My friend Kevin has one (not a toga, a fibula). An old one. He’s very proud of it.
So, the question that Walter Hunt didn’t ask is this, "Why should I bother patenting the safety pin? It’s already been done. I mean, even John Belushi has a fibula."
Just about everything has a strike against it. It’s either already been done or it’s never been done. Ignore both conditions. Pushing an idea through the dip of acceptance is far more valuable than inventing something that’s never existed… and then walking away from it.
April 29, 2008
In radio operator lingo, you look for a strong signal to noise ratio. That’s the amount of good stuff (the message) that comes through the static (the noise.) You can use your squelch button to turn down the static, but if there isn’t enough signal, you don’t hear anything at all.
For a decade, the web kept delivering an ever better signal to noise ratio to me. I was able to hear more things, more clearly, in less time. Websites and email and my RSS reader were bringing me signals from everywhere, and processing them (and creating, I hope, new signal) was a joy.
Lately, I’m feeling noise creep.
Lately, the noise seems to be increasing and the signal is fading in comparison. Too much spam, too many posts, too little insight leaking through. I don’t use Twitter, but I know a lot of Twitter users are feeling this. So are folks who go to too many conferences. And don’t get me started on victims of Blackberry cc: disease.
I wish I could tell you the easy answer. I can’t.
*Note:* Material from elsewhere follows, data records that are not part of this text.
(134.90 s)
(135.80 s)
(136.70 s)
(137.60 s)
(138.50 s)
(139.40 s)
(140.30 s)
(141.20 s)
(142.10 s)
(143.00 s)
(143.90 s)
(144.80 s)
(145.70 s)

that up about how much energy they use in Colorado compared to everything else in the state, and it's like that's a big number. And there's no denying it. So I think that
I just know that the faltering signal is a problem.
I just discovered that some of you recently received a piece of spam that began, "dear first name". Apparently, it was sent to people who signed up for an audio call I did several months ago.
This is obviously not my idea, and I’m really upset about it.
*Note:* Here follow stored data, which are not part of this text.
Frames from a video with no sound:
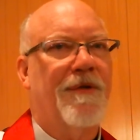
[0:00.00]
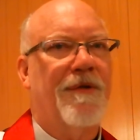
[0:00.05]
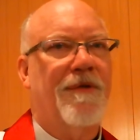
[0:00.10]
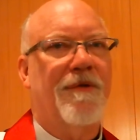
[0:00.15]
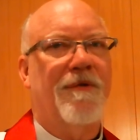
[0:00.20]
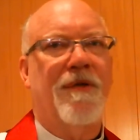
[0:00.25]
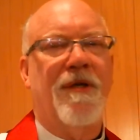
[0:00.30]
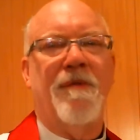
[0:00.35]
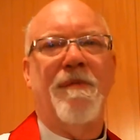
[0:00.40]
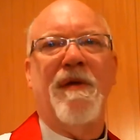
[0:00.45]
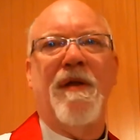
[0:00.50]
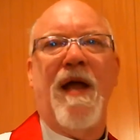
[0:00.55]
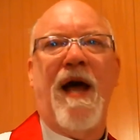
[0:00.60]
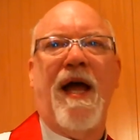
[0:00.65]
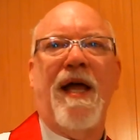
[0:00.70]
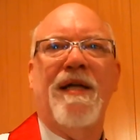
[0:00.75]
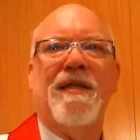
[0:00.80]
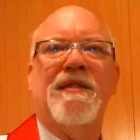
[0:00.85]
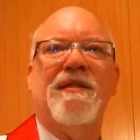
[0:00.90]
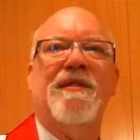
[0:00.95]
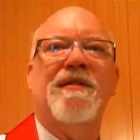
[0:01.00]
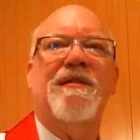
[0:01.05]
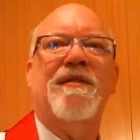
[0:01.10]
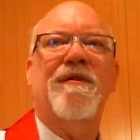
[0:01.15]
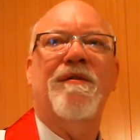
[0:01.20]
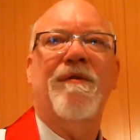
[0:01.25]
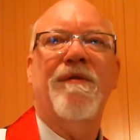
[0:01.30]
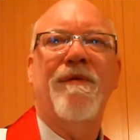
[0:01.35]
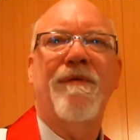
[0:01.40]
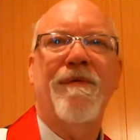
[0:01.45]
Wouldn't it be nice
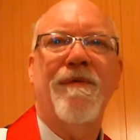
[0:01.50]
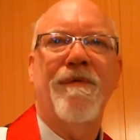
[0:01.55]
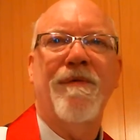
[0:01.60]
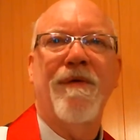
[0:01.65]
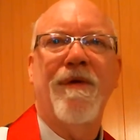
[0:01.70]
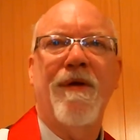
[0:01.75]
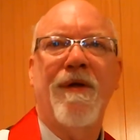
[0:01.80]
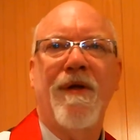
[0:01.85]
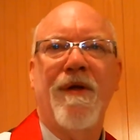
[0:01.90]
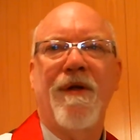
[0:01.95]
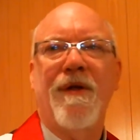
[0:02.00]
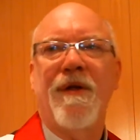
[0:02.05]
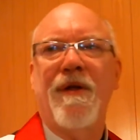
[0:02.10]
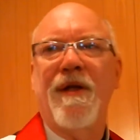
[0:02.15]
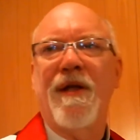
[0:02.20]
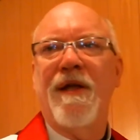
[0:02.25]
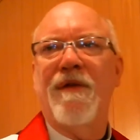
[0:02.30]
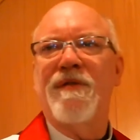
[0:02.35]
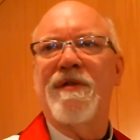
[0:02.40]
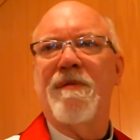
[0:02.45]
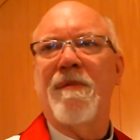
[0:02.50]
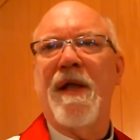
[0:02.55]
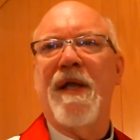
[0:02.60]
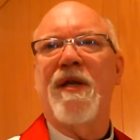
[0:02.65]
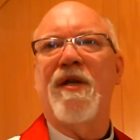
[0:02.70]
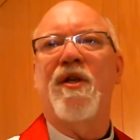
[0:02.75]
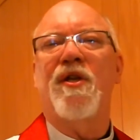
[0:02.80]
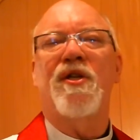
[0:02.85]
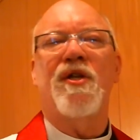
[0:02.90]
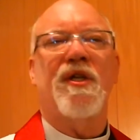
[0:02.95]
if somebody
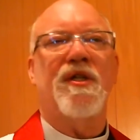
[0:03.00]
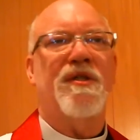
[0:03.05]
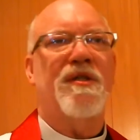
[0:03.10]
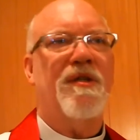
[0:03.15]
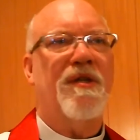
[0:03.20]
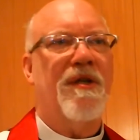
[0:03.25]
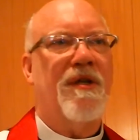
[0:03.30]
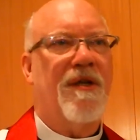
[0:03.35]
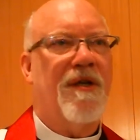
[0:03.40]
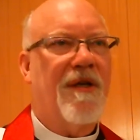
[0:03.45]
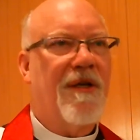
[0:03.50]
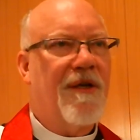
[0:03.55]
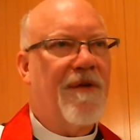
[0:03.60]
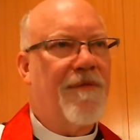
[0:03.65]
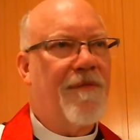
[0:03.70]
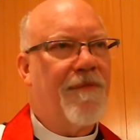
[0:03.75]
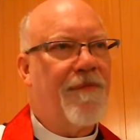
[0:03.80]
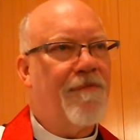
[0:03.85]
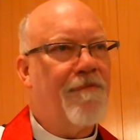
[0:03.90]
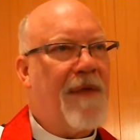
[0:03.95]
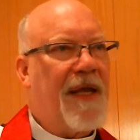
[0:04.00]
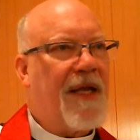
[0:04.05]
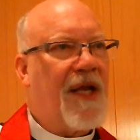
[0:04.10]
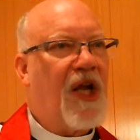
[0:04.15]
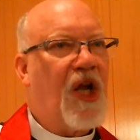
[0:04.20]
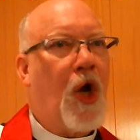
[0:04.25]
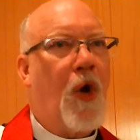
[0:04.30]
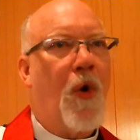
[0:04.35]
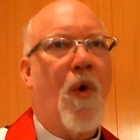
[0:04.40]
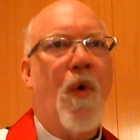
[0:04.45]
could just make it
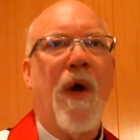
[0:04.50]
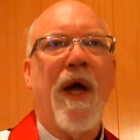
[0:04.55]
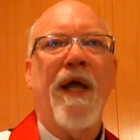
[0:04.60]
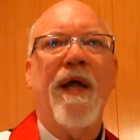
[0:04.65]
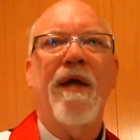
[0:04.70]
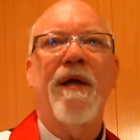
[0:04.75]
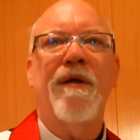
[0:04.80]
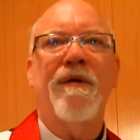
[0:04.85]
go away?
I have no idea who got the note, and it probably would make things worse to email everyone on the list apologizing, so instead I’m posting about it.
This is simple: Permission Marketing means delivering anticipated, personal and relevant messages to people who WANT to get them. The key word is want. Make it easy for people to sign up, but then give them exactly what you promise.
If you sign up for thing A and the fine print says you get thing B, that’s not permission.
All I can do is apologize. I’ll try to work harder to make sure that people I work with get this through and through. Sorry.
[Here’s a note I just got from my friend who sent the ouch note:
Dear Seth and Seth Godin fans,
Even the biggest Seth fans like me and supporters of Permission Marketing screw up from time to time. Today, that person is me. I have egg on my face and give your readers a glaring example of what NOT to do to communicate with a permission-based list and to build relationships with customers and clients
…I accidentally sent an email to some folks who opted in JUST for the Seth teleseminar series earlier this year. A big mistake…one that I didn’t realize until it was too late. To make matters worse, I left the standard "dear firstname" at the top of the email. What a brilliant disaster and royal mess. I did exactly the opposite of what I intended to do – to send a relevant message to a small group who gave me permission to send emails like the one I did.
I can’t undo the damage, but I can apologize and can make sure that you and your readers know that it was not intentional. I can only hope that you trust my integrity when I say that and trust that it won’t happen again.
I have learned the hard way what can happen when you send a hasty email without double-checking whether it’s going to the right people.